## Your task
What are the lines below, starting at the line containing "[17:02.85-17:03.85]" and ending at the line containing "Transcript: 그러나 하나님 말씀대로 살려고"? Write them out exactly, ends included, without pictures.

## Data excerpts
----------
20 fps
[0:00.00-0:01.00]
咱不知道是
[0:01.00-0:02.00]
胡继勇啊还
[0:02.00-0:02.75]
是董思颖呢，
----------
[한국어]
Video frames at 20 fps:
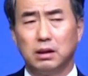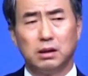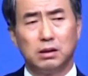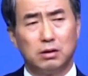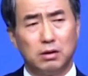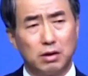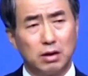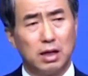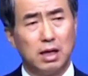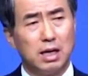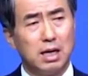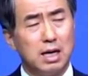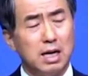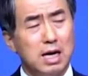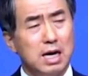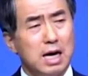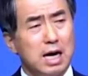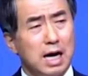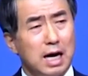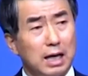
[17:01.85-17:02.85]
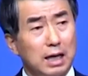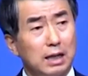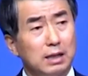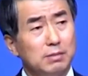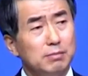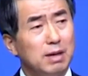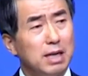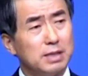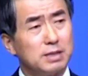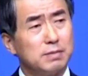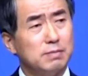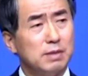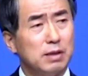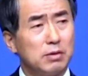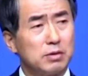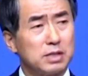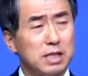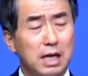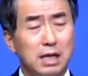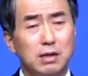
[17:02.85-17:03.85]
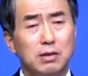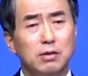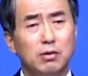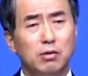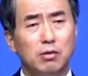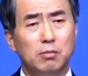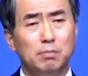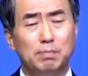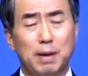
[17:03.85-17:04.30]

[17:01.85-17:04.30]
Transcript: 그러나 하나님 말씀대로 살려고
----------
## Solution for this problem
[17:02.85-17:03.85]
[17:03.85-17:04.30]

[17:01.85-17:04.30]
Transcript: 그러나 하나님 말씀대로 살려고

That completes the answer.